Diskursus Pembentukan Provinsi Jasela, Setya Arinugroho Minta Kajian Ilmiah
- Istimewa.
Jateng – Isu pemekaran wilayah di beberapa daerah di Jawa Tengah cukup santer dan menjadi perhatian. Termasuk salah satunya diskursus perihal pembentukan Provinsi Jasela (Jawa Tengah Selatan).
Wakil Ketua DPRD Jawa Tengah, Setya Arinugroho menegaskan tidak menolak rencana pembentukan Provinsi Jasela. Namun juga tidak sepenuhnya mendukung rencana tersebut. Soal pemekaran wilayah membutuhkan kajian ilmiah dengan dukungan basis data yang komprehensif. Pemekaran wilayah harus berefek pada strategisnya wilayah tersebut.
"Kita tidak boleh gegabah. Pemekaran harus berlandaskan bukti empiris agar wilayah tersebut menjadi lebih strategis. Konsepnya, semakin kecil wilayah, maka perhatian juga akan lebih intens." ujarnya.
Ia juga menyoroti peran dan ketergantungan daerah terhadap anggaran dari pemerintah provinsi.
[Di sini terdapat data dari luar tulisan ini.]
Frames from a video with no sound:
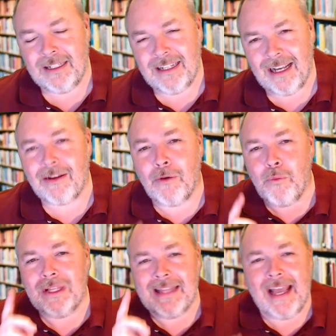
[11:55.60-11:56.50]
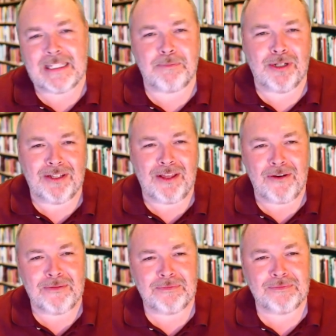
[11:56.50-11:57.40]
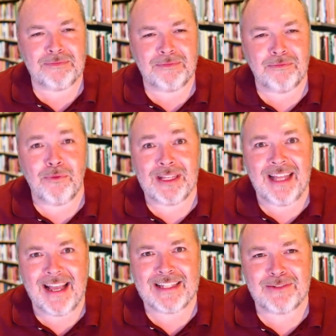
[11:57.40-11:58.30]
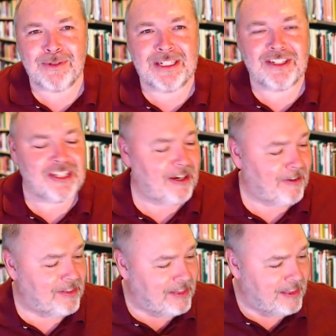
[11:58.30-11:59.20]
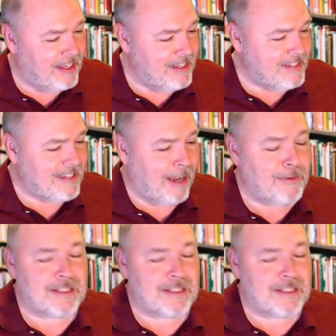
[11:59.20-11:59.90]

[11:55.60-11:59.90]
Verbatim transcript: I've got one last book though. One last one to share. And this, I was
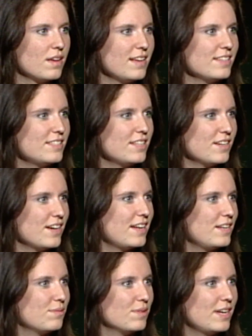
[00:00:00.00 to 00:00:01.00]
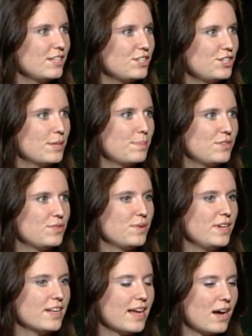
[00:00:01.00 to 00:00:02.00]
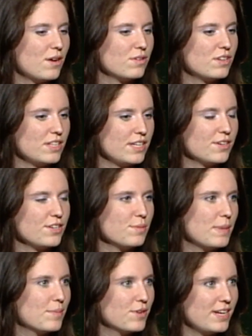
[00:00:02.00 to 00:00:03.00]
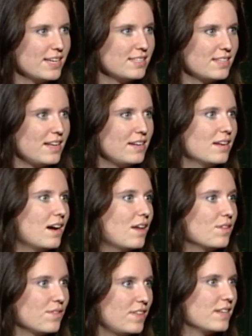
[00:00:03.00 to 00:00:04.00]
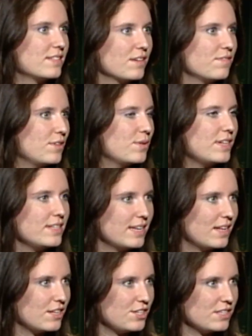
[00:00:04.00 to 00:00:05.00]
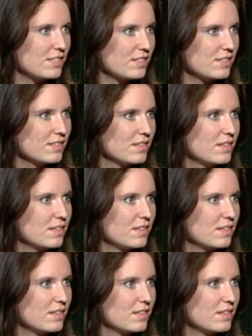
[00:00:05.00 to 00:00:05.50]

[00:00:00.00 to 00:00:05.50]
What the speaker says: So is there any relationship between how clear your memory is and other things like fluid intelligence?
Daerah yang diusulkan masuk dalam Jasela harus siap mandiri secara fiskal. Pertimbangan tersebut mengacu pada kemampuan provinsi yang hanya didukung 7-10 kabupaten/kota dalam hal operasional.
Selain itu juga terkait Anggaran Pendapatan Belanja Daerah (APBD) Provinsi. Ari menambahkan, Pendapatan Asli daerah (PAD) saat ini mencapai Rp15 triliun. Sebagian besar berasal dari pajak kendaraan bermotor. Dengan berdasar regulasi baru, 60 persen dari pajak tersebut akan kembali ke daerah.
Wakil Ketua DPRD Jateng, Setya Arinugroho
- istimewa.
Sementara 40 persen sisanya ke provinsi. Adanya sinkronisasi kebijakan antara pemerintah daerah, provinsi, hingga pusat dinilai sangat penting untuk pembangunan. Setiap kepala daerah memiliki visi-misi yang harus diwujudkan. Oleh karena itu, harus ada benang merah yang menghubungkan program-program tersebut.
"Tantangan terbesar sekarang adalah sinkronisasi program, baik bottom up maupun toop down," jelasnya.
Ia menambahkan persoalan pengentasan kemiskinan dan pertumbuhan perekonomian membutuhkan effort yang besar. Sehingga perlu sinergitas dari semua unsur. Ia mencontohkan sektor pertanian.
Tantangan yang harus dihadapi di antaranya adalah ketersediaan pupuk hingga minimnya SDM. Saat ini, banyak anak muda yang tidak mau turun ke sawah. Permasalahan tersebut bisa menjadi celah bagi pihak lain. Sebut saja pengembang yang kekurangan lahan. Mereka akan menggunakan lahan tersebut untuk pembangunan rumah.
Sikap apriori petani terhadap keberlangsungan lahan inilah yang menjadi celah yang bisa digarap pihak lain. Sebenarnya pemekaran wilayah bertujuan pemerataan pembangunan dan peningkatan kesejahteraan masyarakat. Diharapkan bisa mengatasi ketimpangan. Selain itu diharapkan bisa meningkatkan kualitas demokrasi wilayah tersebut. Namun, ada beberapa ketentuan yang harus dipenuhi agar beberapa daerah bisa membentuk provinsi baru.
Undang-Undang nomor 23 tahun 2014 tentang Pemerintahan Daerah mengatur syarat pembentukan provinsi baru. Aspek yang harus dipenuhi meliputi administratif, teknis, dan kewilayahan. Dari aspek administratif, harus ada persetujuan dari DPRD kabupaten/kota dan Bupati/Wali Kota yang wilayahnya akan dimasukkan dalam rencana pembentukan provinsi baru. Selanjutnya, ada persetujuan DPRD provinsi induk dan gubernur.
Terakhir, harus ada rekomendasi dari Menteri Dalam Negeri. Dari aspek teknis, syarat pembentukan provinsi baru harus memenuhi kemampuan ekonomi, dalam hal ini kemungkinan pendapatan daerah yang baru dibentuk. “Jadi kami kira harus ada kajian lebih matang dan mendalam menyikapi keinginan adanya pemekaran di Jawa Tengah,” tambah Setyo.